This page describes the optimizer methodology used by the research notebooks in backtests/.
Treat the current notebook and optimizer flow as an attempt at a useful research scaffold, not as a fully mathematically verified framework. The interfaces and examples are meant to be templates for future abstractions and future research, and users should independently validate the assumptions before trusting results.
Overview
The repo treats strategy hyperparameter search as a walk-forward experiment:
- Define one or more training windows on historical prediction-market data.
- Evaluate candidate parameterizations on every training window.
- Rank candidates by a risk-adjusted score (see below).
- Replay the top candidate(s) on a held-out window for an honest out-of-sample read.
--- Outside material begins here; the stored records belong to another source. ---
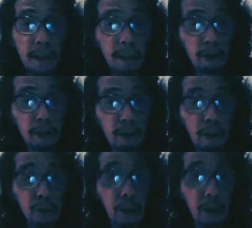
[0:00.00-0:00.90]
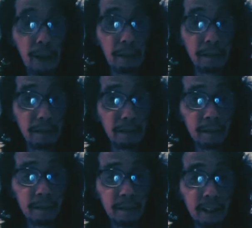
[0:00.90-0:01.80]
sa internet connection namin.
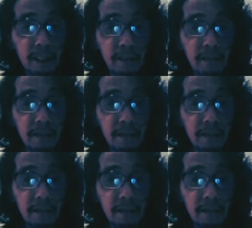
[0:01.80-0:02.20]
Okay?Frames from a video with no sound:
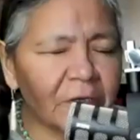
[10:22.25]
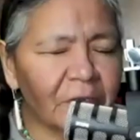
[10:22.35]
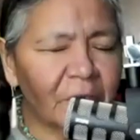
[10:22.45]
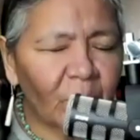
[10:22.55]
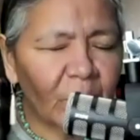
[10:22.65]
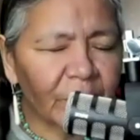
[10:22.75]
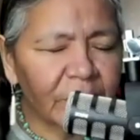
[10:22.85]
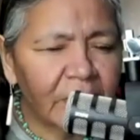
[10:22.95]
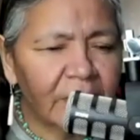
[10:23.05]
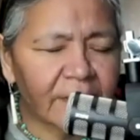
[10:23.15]
the
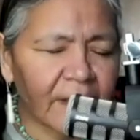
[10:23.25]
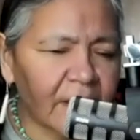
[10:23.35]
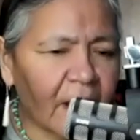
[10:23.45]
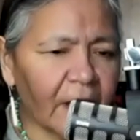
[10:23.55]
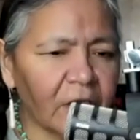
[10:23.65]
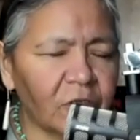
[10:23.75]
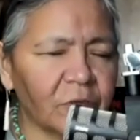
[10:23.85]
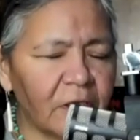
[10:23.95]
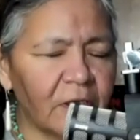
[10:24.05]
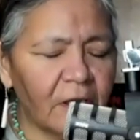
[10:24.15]
word
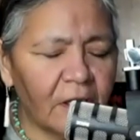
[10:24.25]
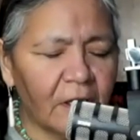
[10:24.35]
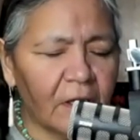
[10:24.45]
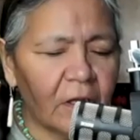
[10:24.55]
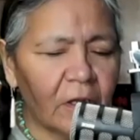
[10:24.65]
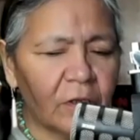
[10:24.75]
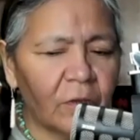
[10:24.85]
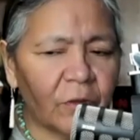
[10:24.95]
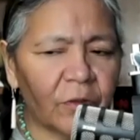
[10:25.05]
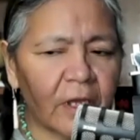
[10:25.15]
psychiatry,
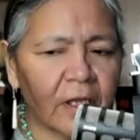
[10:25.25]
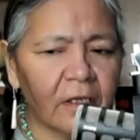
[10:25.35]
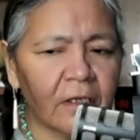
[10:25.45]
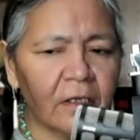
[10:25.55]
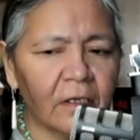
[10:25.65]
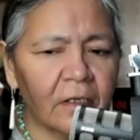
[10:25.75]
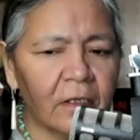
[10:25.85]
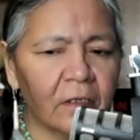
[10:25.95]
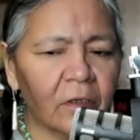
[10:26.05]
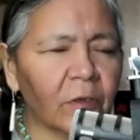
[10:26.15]
you think
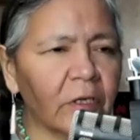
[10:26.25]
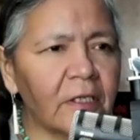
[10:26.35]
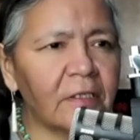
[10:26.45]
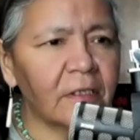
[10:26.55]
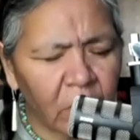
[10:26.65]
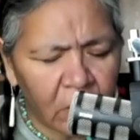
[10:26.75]
crazy.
Each trial runs in an isolated subprocess so a crashing strategy cannot poison the driver process. Artifacts (leaderboard CSV, summary JSON, Bokeh HTML chart) land under output/.
Warm PMXT Cache Before Notebook Runs
Run the notebook optimizer's market slugs and timestamps once through a regular
runner before launching a long notebook sweep. The normal runner prints PMXT
source and downloader progress while it fills the local filtered cache, making
the cache / local raw / archive:r2.pmxt.dev /
relay:209-209-10-83.sslip.io path visible. The notebook optimizer mostly
surfaces trial-level output, so a cold archive or relay fill can look quiet for
a long time.
The warmup strategy does not need to match the notebook strategy; cache warming is about PMXT quote-tick market, token, and hour coverage. The slugs below are only bundled examples. For real research, replace them with the markets and time windows you actually want to study, then warm those exact slugs before scaling the notebook run.
If you plan to run backtests across many markets, download PMXT raw dumps to a local directory first:
make download-pmxt-raws DESTINATION=/path/to/pmxt_raws
Keeping the raw hours on disk makes cross-market research faster because the loader can reuse local dumps instead of refetching the same hours from R2 for each new market.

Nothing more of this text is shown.